PerspicaciaTick Wed 17-Jun-15 18:04:58

Can you get her signed up for the Summer Reading Challenge at your local library,
It might help her keep focused and give her some incentive.

bookwormbeagle Thu 18-Jun-15 10:04:52

Hi Treats, I don't how good the children's section is in your local library but in the one we use they have a very good range of books that are sort of equivalent to the ORT sort of books, in that they are levelled and most are phonics based.

If you ask one of the librarians to give you some guidance, I can't recall the exact ones I mean but they have a picture of a frog on the front and are shelved in the younger readers section. Hop is the starting point, then Skip and Jump - after that they recommend the longer picture books.

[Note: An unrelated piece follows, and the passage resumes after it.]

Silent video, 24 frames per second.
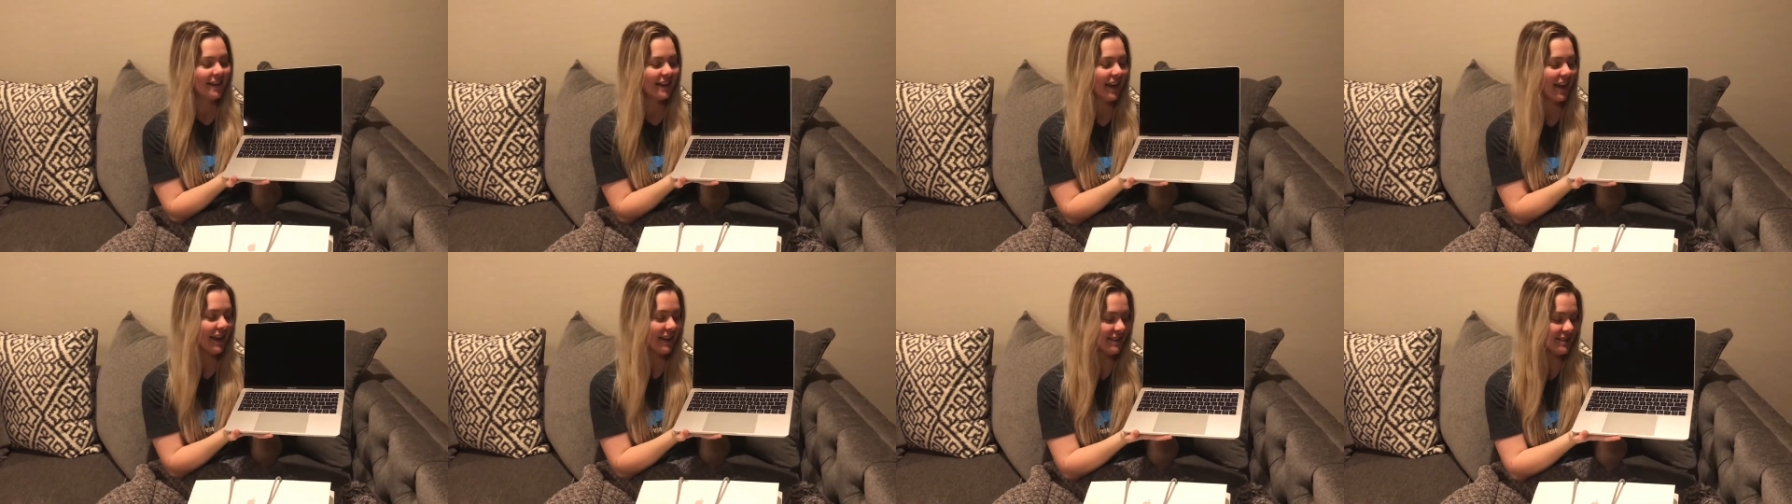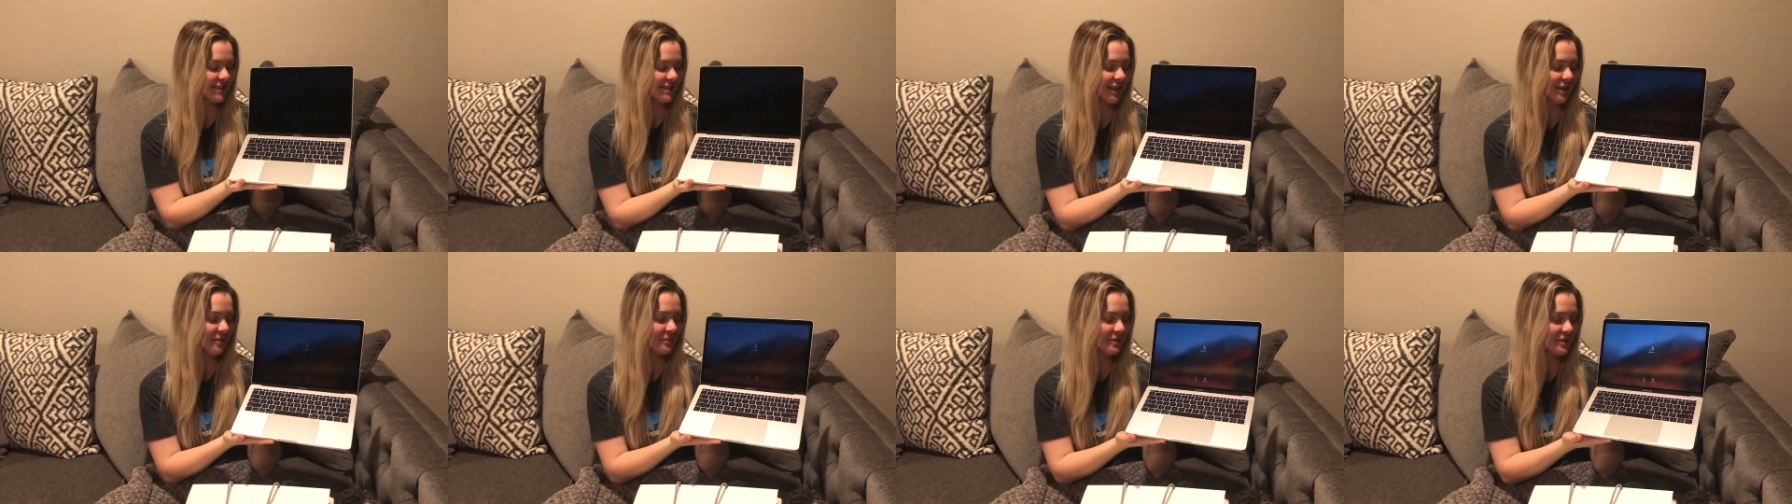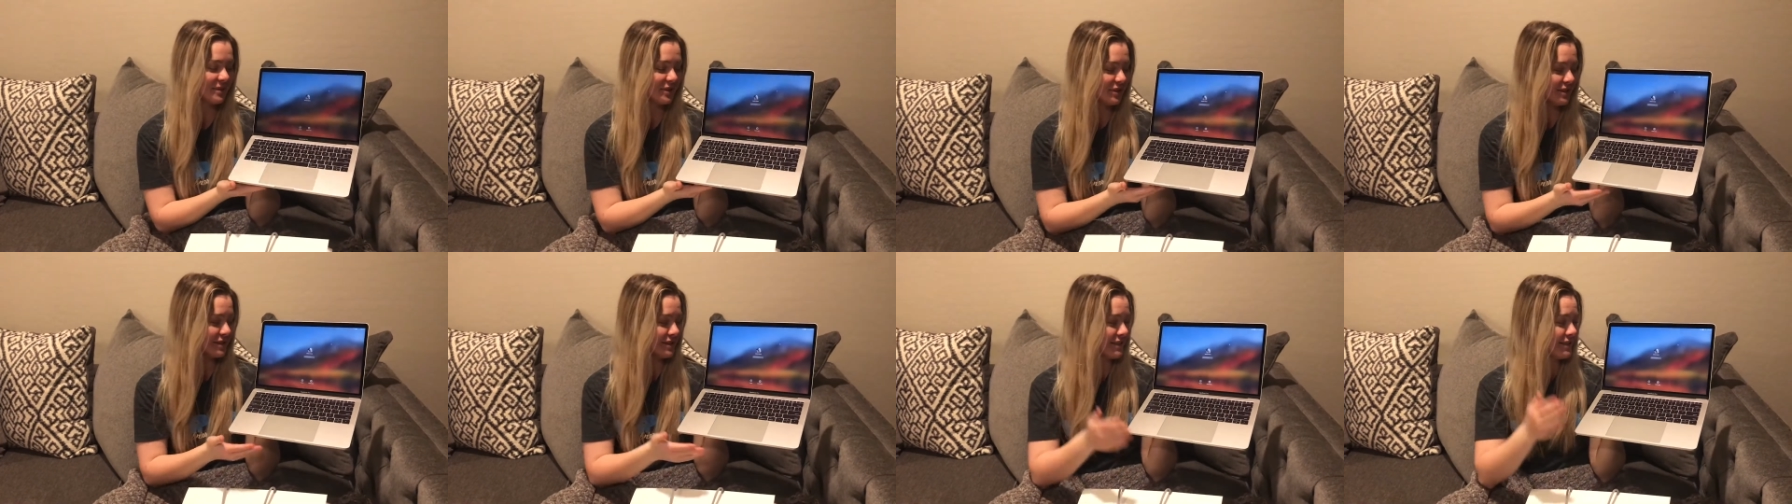Guys, I'm
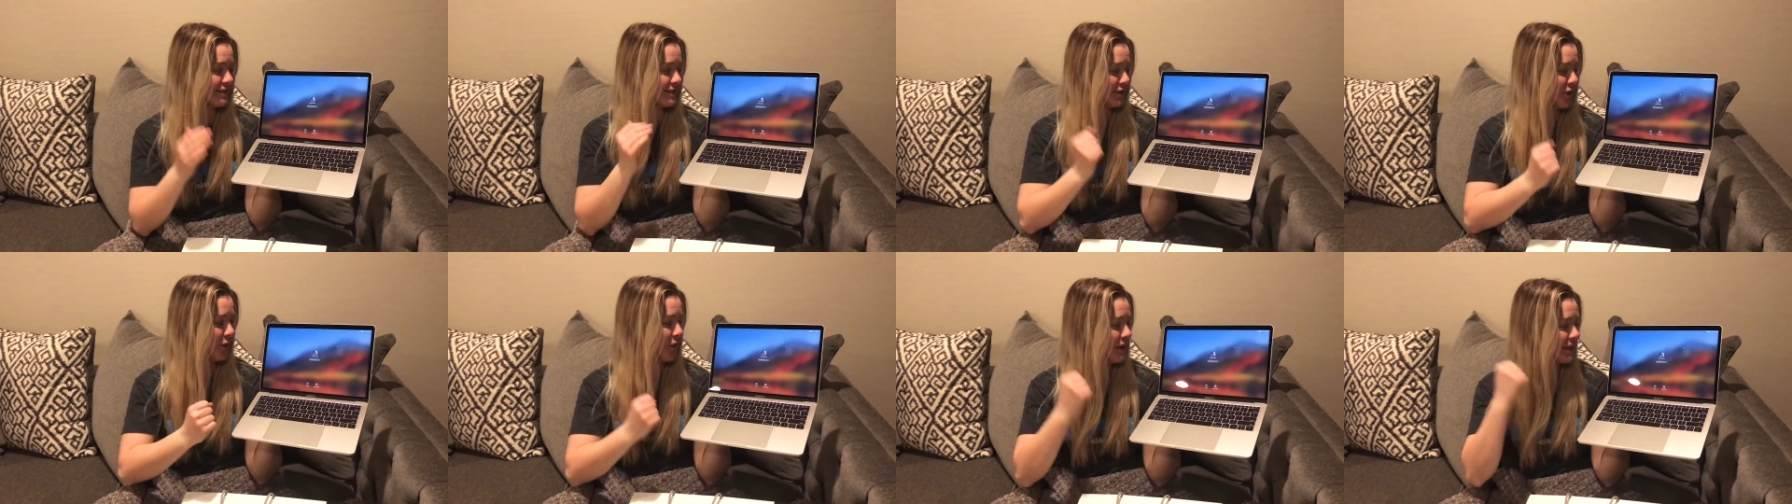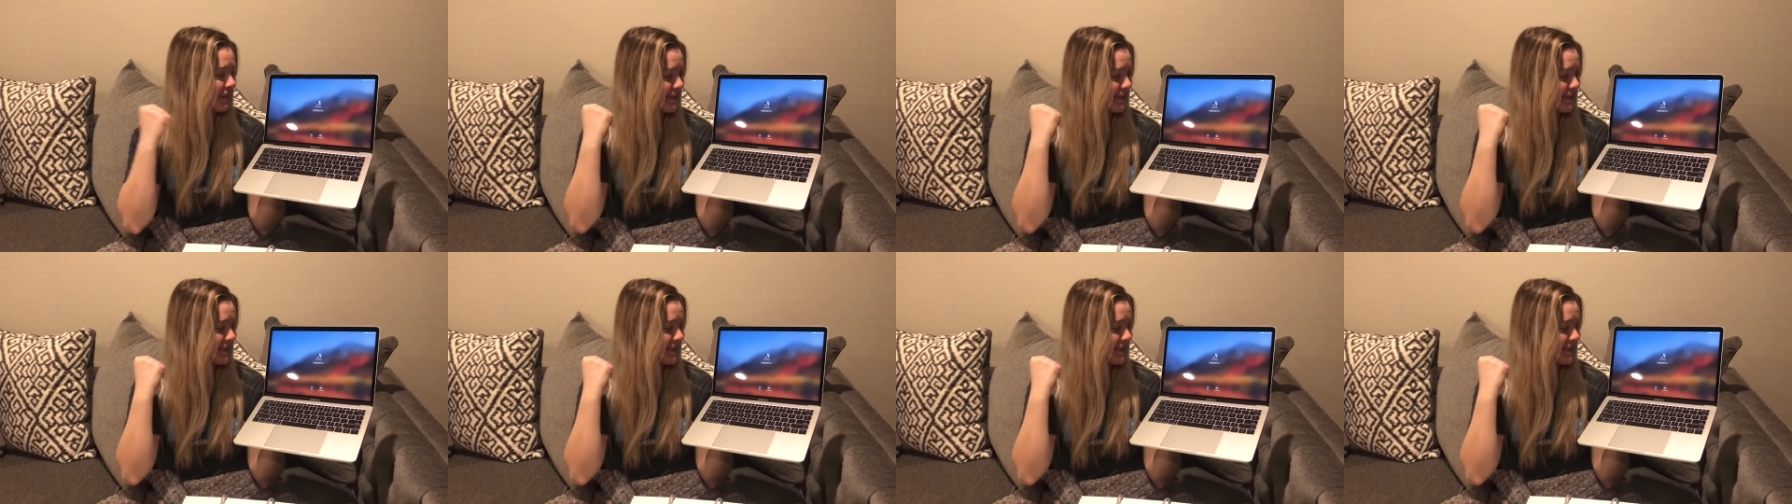seriously so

bookwormbeagle Thu 18-Jun-15 10:08:37

I've just copied and pasted this from the library website which may help you to find something suitable:

*Early Readers

Children learning to read can borrow from a collection of great stories specifically chosen to suit their growing confidence with the written word. The Early Readers collection has 3 levels, represented by stripes on the spine of the books including:
•Beginner Reads (one stripe)
•Short Chapter books (2 stripes)
•Picture Books for older readers (3 stripes).

Please visit your local Warwickshire library for more details.*

Treats Thu 18-Jun-15 13:44:21

That's great - thank you everyone. Yes, there's a summer reading challenge at our local library, so we'll get signed up for that. It has a great section of children's books although I don't think I've seen any indicators of reading levels like you're describing.

Thanks for the idea of doing pages/ chapters in turns. She's just brought The Cat in the Hat home from her school library and I think that will be perfect for giving that approach a go.

Linds53 Thu 18-Jun-15 21:00:33

I would definitely agree with sharing the reading. The last thing you want is for her to see recreational reading as a chore, and when decoding is still hard work then it can be more of a slog than a pleasure. Keep up the reading aloud to her, long after she begins to read independently and share your own enthusiasm for stories.